To better understand trends in methicillin, clindamycin and TMP-SMX resistance in children with S. aureus, the researchers conducted a retrospective observational study in which they assessed bacterial cultures collected at The Johns Hopkins Hospital. These cultures were gathered from children aged younger than 18 years, between Jan. 1, 2005, and March 31, 2017.

For this study, Khamash and colleagues defined community-onset infection if the culture was collected no more than 3 days after admission and when the child had no hospital admissions in the past year. Additionally, the researchers included nosocomial infections if cultures were collected more than 3 days after admission.

S. aureus was detected in 2,431 initial cultures during the study period. Most isolates were methicillin susceptible (MSSA; 62%), and 38% were methicillin resistant.

Between 2005 and 2017, MRSA isolates dropped from 41% to 27%, with 43% of S. aureus isolates defined as community onset and 22% were health care related. Khammash and colleagues said resistance significantly lessen among those with community-associated infection (48% to 15%). Although methicillin resistance remained the same in children with hospital-associated, community-onset infection, a decrease was observed in nosocomial infections (32% to 13%).

Methicillin resistance decreased significantly in blood, respiratory, skin and soft tissue and other areas, according to the researchers.

Despite a decrease in methicillin resistance, an increase was observed in resistance to clindamycin (21% to 38% in MRSA) in this population, and a more significant increase was observed in clindamycin resistance in MSSA (5% to 40%). TMP-SMX resistance also increased in MRSA isolates (2% to 13%), but resistance in MSSA continued to be stable throughout the study (5% to 7%).

Children with community-onset infection demonstrated the highest rate of clindamycin resistance (7% in 2005 to 39% in 2017). These children also had the greatest increase in TMP-SMX resistance (3% to 13%).

Those who had hospital-associated, community-onset infections also demonstrated an increase in resistance, with Khamash and colleagues observing clindamycin resistance rising from 11% to 42%, and TMP-SMX resistance increasing from 3% to 8%. Resistance in nosocomial S. aureus infections increased for both clindamycin (24% to 43%) and TMP-SMX.

The researchers noted that previously conducted studies observed similar results with more significant increases in clindamycin resistance in MSSA.
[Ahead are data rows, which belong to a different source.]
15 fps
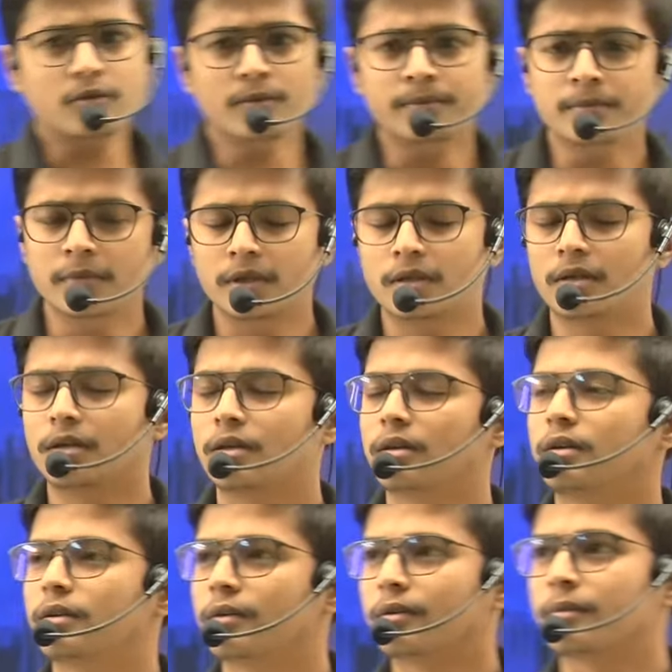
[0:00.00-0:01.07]
तुम
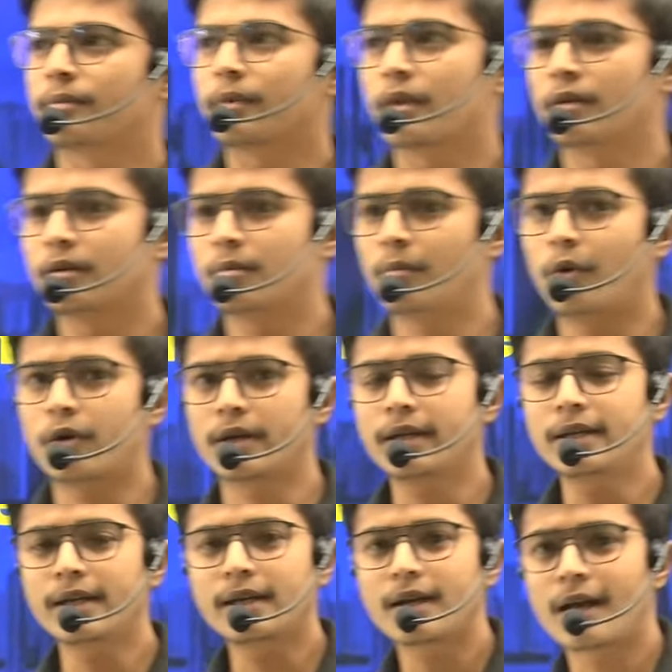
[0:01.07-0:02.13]

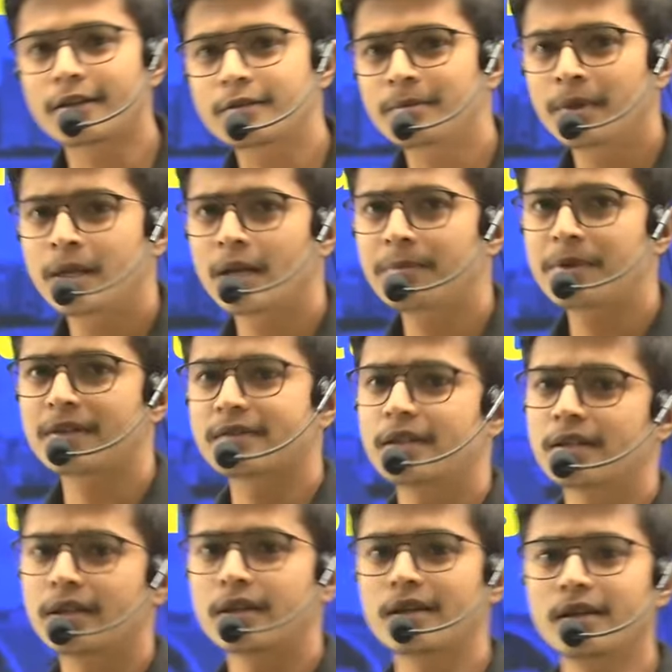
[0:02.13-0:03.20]
मॉर्निंग की क्लास में नहीं
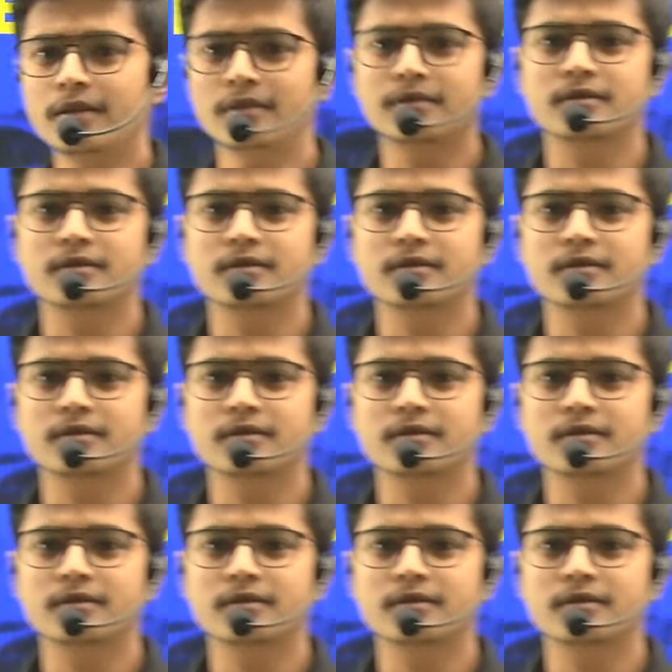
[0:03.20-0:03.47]
प्रेजेंट थे क्या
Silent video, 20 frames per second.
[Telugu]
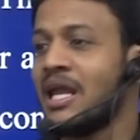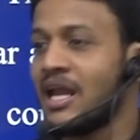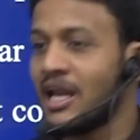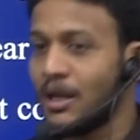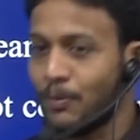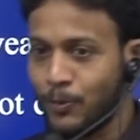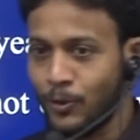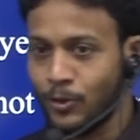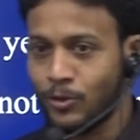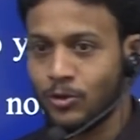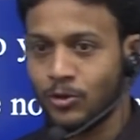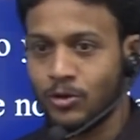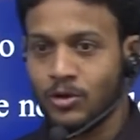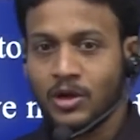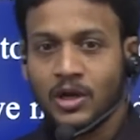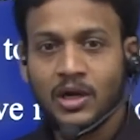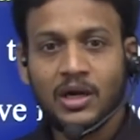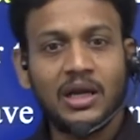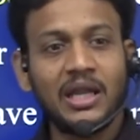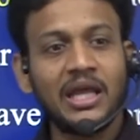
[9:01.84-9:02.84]
లేనప్పుడు
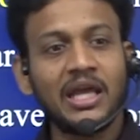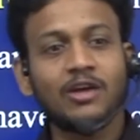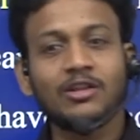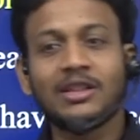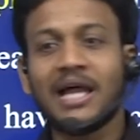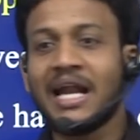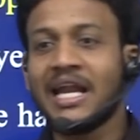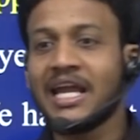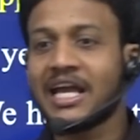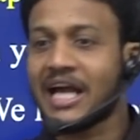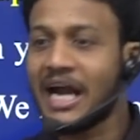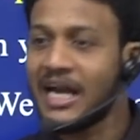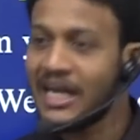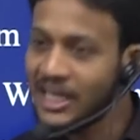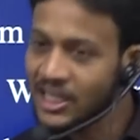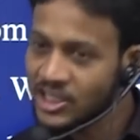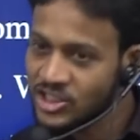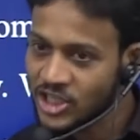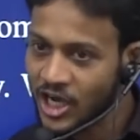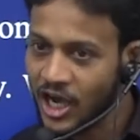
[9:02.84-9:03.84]
నీకు దాన్ని
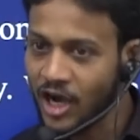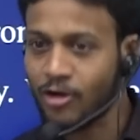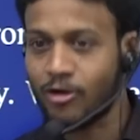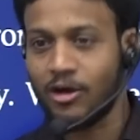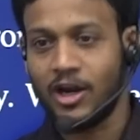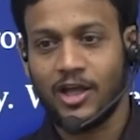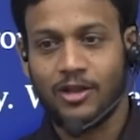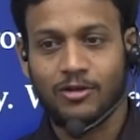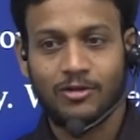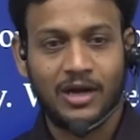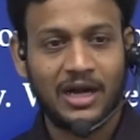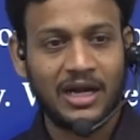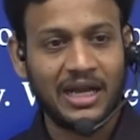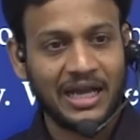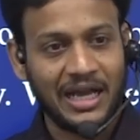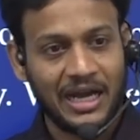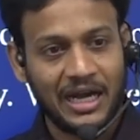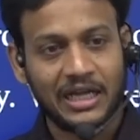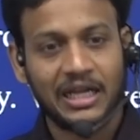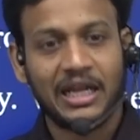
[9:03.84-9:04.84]
ఖండించే హక్కు లేదు అంటే
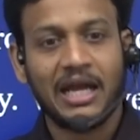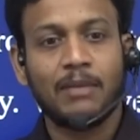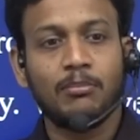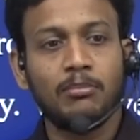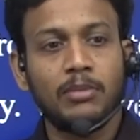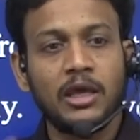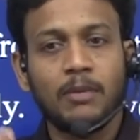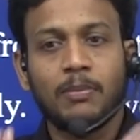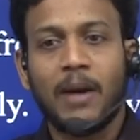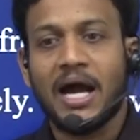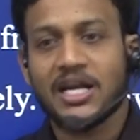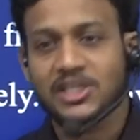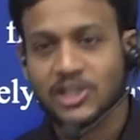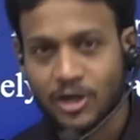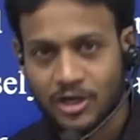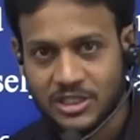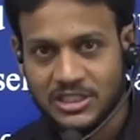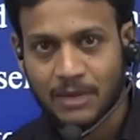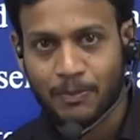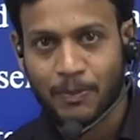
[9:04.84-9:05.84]
కరెక్ట్గా మీ
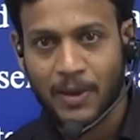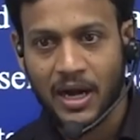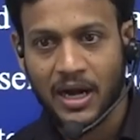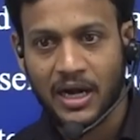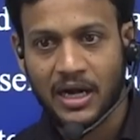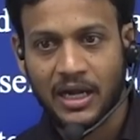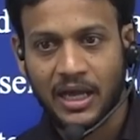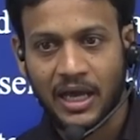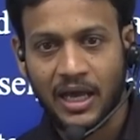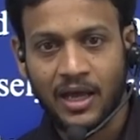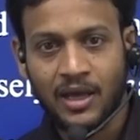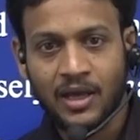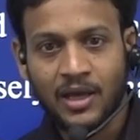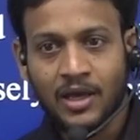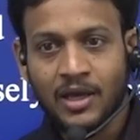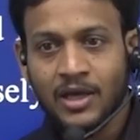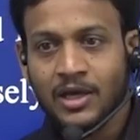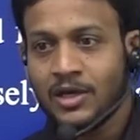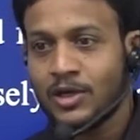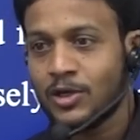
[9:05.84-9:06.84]
భాషలో చెప్పాలంటే
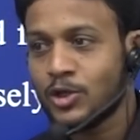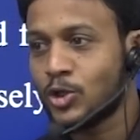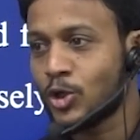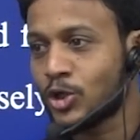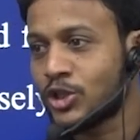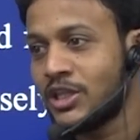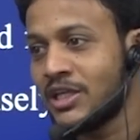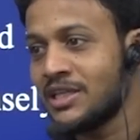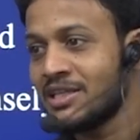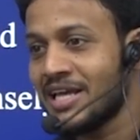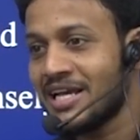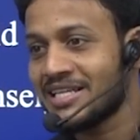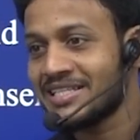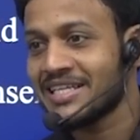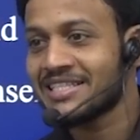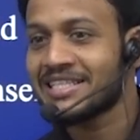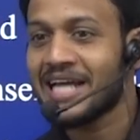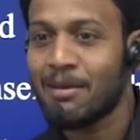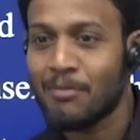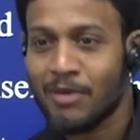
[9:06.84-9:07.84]
యుద్ధం
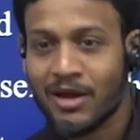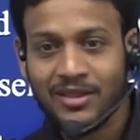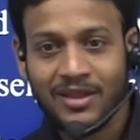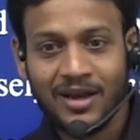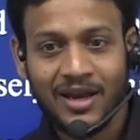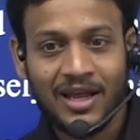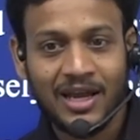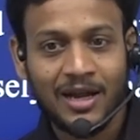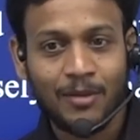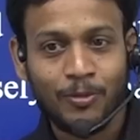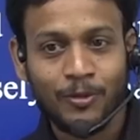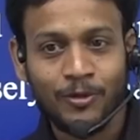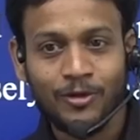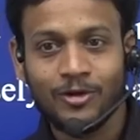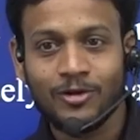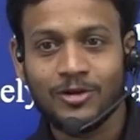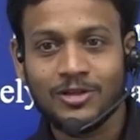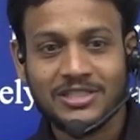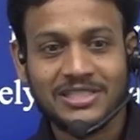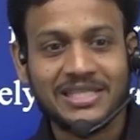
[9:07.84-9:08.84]
చేసే సామర్థ్యం
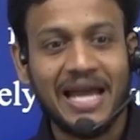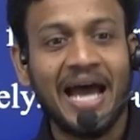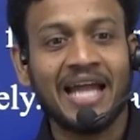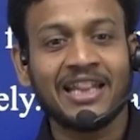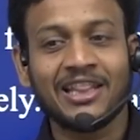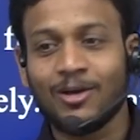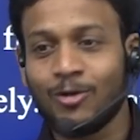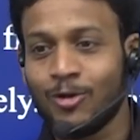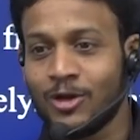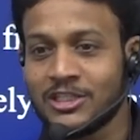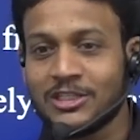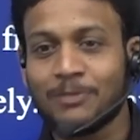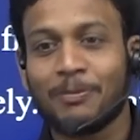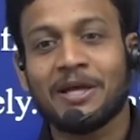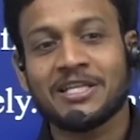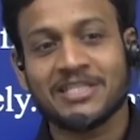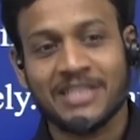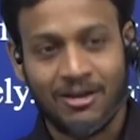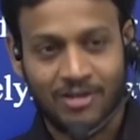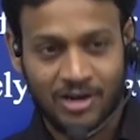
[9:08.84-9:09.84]
లేనప్పుడు శాంతి గురించి
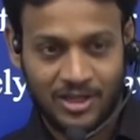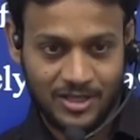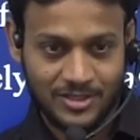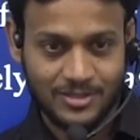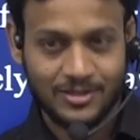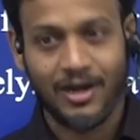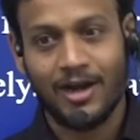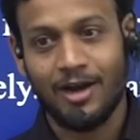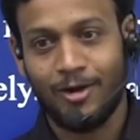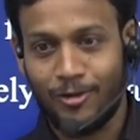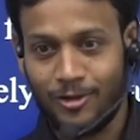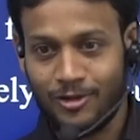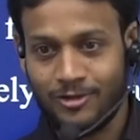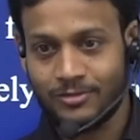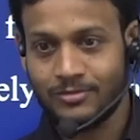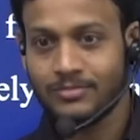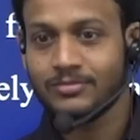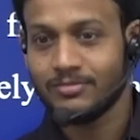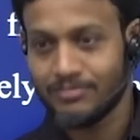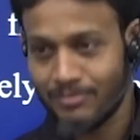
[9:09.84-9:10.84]
ప్రస్తావన
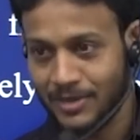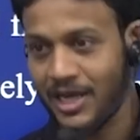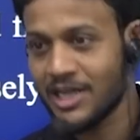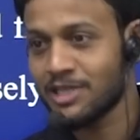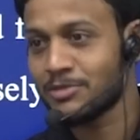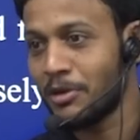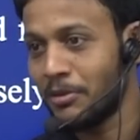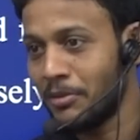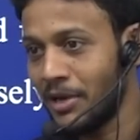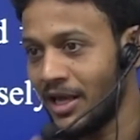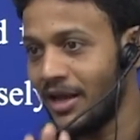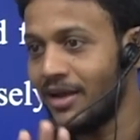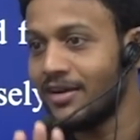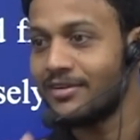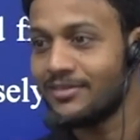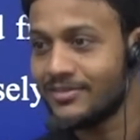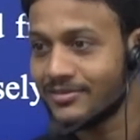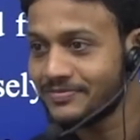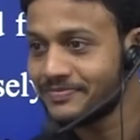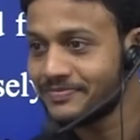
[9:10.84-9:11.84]
తీసుకురాకూడదు మహేష్ బాబు డైలాగ్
“The epidemiology of S. aureus infection in children continues to evolve, which makes it important to align therapy with the most recent local antibiotic-susceptibility results,” Khamash and colleagues wrote. “With the rate of clindamycin resistance now higher than 40%, TMP-SMX resistance on the rise, and methicillin resistance declining, clinicians might need to reconsider empiric management of presumed S. aureus disease in children, especially those with community-onset infection.” – by Katherine Bortz

Disclosures: The authors report no relevant financial disclosures.